= Task item =
Go through the listing and return every line with "video" in it.

=====

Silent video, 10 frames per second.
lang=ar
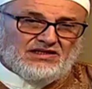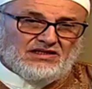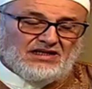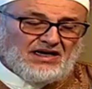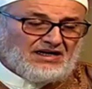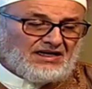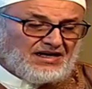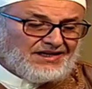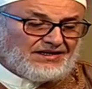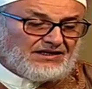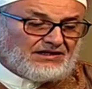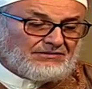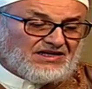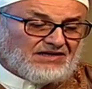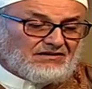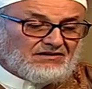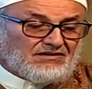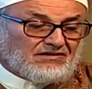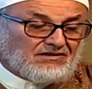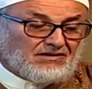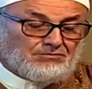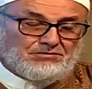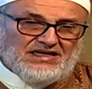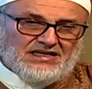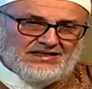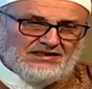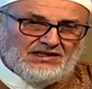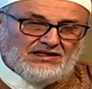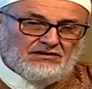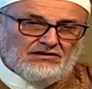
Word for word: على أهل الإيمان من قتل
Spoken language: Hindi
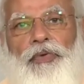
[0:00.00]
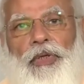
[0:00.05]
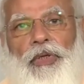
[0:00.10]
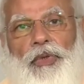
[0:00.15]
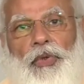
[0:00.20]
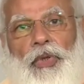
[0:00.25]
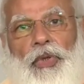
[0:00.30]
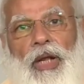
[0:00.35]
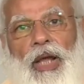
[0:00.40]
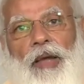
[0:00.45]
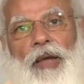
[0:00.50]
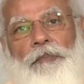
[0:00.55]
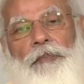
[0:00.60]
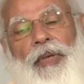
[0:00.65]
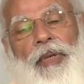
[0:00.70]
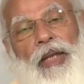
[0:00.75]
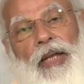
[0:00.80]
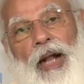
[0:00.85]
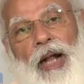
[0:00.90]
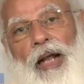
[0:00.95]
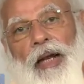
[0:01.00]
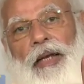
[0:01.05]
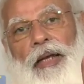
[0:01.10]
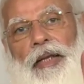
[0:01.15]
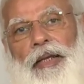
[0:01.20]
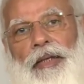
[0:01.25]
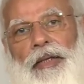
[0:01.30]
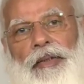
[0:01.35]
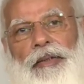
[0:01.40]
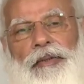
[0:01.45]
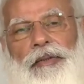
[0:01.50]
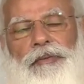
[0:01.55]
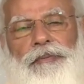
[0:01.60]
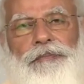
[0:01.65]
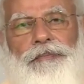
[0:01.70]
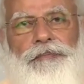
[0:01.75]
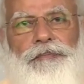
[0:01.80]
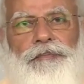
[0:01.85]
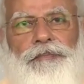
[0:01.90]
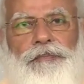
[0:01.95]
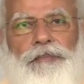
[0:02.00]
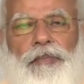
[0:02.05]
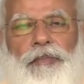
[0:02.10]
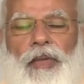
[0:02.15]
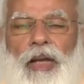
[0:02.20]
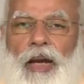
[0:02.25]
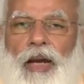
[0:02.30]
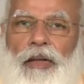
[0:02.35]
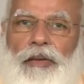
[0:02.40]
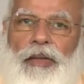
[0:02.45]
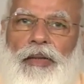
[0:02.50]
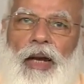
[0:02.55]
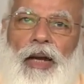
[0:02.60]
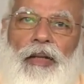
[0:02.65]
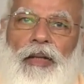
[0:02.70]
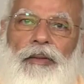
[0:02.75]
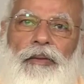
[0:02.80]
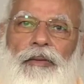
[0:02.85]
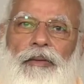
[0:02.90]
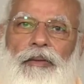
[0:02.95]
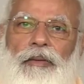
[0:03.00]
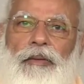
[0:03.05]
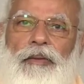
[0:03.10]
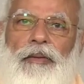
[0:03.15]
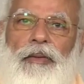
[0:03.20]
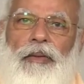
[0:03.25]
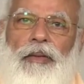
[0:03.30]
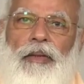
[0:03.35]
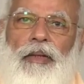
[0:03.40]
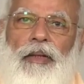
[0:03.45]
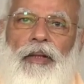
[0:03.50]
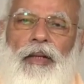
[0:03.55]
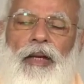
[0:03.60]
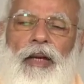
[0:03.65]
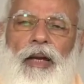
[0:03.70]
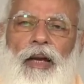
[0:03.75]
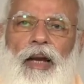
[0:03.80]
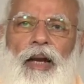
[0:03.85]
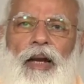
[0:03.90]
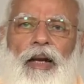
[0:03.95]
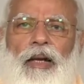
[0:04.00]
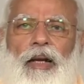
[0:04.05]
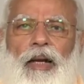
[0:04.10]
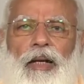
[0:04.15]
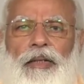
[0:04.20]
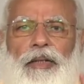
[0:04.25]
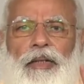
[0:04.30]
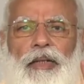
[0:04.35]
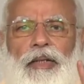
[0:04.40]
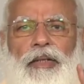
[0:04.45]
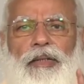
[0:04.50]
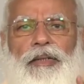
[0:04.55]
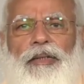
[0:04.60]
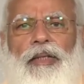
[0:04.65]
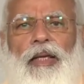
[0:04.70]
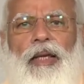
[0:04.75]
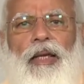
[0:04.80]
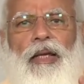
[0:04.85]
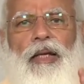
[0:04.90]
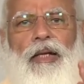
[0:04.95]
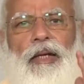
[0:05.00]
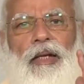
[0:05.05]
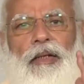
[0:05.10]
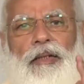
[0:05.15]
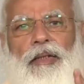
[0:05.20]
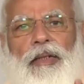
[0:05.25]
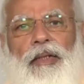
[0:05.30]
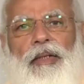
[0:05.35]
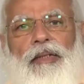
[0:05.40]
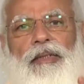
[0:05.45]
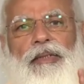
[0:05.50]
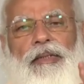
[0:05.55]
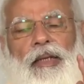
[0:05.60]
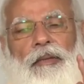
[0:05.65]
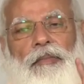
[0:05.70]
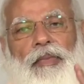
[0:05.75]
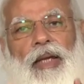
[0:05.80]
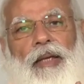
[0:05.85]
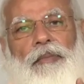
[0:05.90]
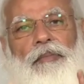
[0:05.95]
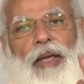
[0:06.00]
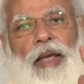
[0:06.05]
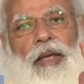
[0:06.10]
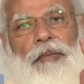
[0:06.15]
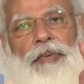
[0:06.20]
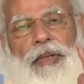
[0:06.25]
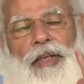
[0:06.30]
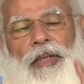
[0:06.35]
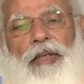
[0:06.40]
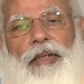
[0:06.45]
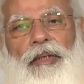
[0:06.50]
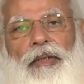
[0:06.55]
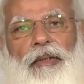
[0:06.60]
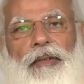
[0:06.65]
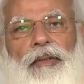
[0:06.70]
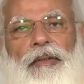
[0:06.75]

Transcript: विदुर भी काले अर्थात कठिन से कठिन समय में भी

=====

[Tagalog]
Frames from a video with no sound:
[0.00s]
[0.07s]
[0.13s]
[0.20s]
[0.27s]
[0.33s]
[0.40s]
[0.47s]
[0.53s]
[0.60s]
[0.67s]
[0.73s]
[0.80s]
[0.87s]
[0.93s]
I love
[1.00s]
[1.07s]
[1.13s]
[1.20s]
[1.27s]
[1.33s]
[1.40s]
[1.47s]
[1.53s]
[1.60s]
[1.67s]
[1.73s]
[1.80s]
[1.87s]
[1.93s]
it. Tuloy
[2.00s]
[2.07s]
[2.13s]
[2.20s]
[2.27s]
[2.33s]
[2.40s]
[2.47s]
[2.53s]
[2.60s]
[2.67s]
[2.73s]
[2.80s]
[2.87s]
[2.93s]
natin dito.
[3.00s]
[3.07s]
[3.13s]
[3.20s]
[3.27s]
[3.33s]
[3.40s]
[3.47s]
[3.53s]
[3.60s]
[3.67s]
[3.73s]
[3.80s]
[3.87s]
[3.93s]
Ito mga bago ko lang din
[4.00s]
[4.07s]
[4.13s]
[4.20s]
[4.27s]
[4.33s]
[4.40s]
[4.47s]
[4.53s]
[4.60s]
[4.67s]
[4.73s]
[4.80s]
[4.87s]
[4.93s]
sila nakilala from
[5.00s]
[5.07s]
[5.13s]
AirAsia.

=====

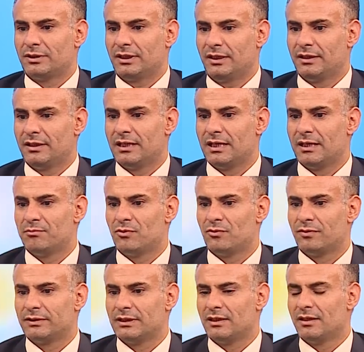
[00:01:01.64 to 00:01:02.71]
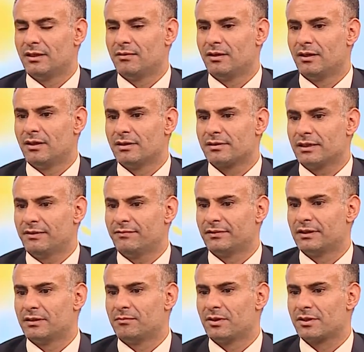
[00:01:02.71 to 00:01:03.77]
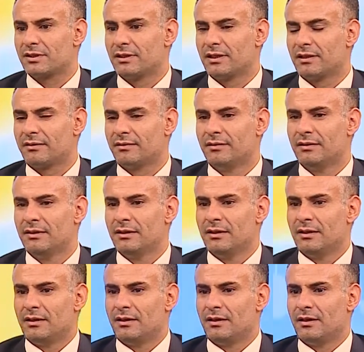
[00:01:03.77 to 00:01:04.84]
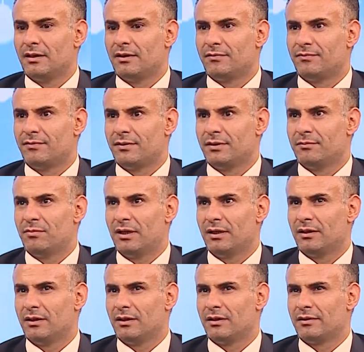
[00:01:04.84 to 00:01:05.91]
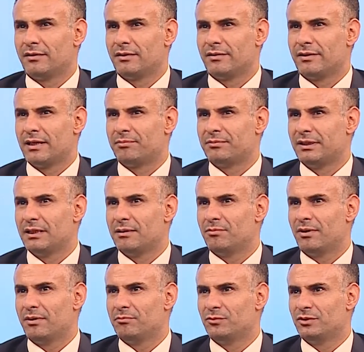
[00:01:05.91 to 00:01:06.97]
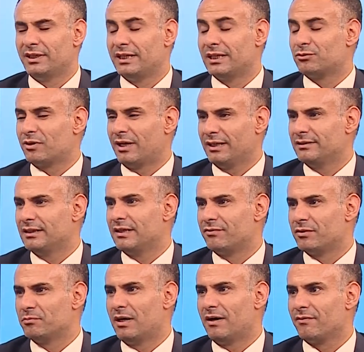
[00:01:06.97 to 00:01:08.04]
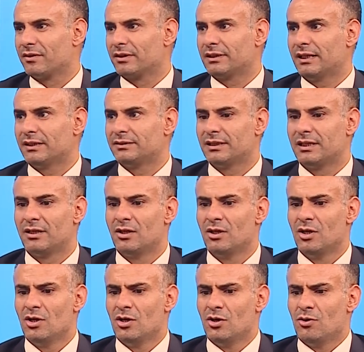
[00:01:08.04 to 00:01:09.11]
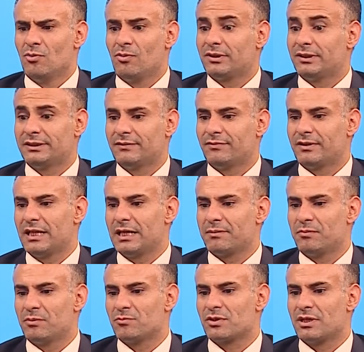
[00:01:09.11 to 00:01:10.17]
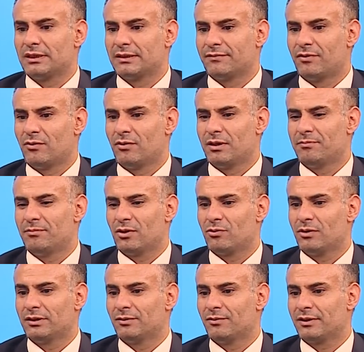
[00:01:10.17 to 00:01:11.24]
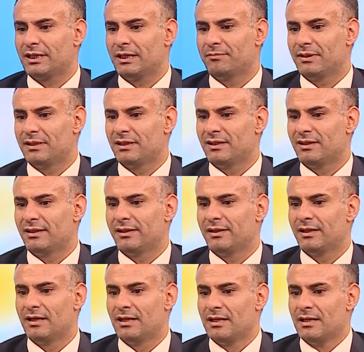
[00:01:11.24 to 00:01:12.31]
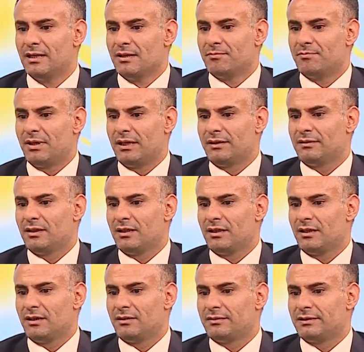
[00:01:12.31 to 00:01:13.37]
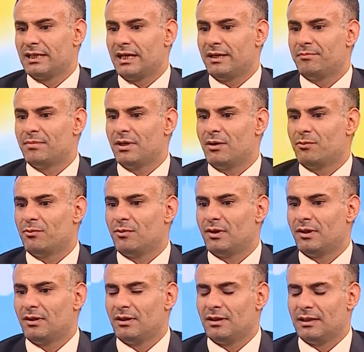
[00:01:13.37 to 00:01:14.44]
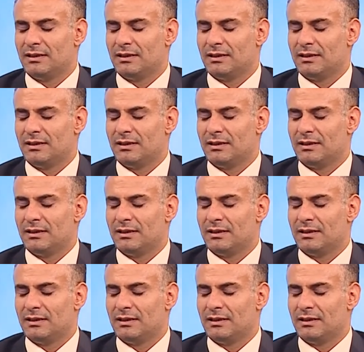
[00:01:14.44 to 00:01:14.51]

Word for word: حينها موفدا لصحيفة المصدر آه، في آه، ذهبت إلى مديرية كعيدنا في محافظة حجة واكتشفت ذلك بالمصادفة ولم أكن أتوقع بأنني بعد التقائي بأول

=====

= Task output =
Silent video, 10 frames per second.
Frames from a video with no sound:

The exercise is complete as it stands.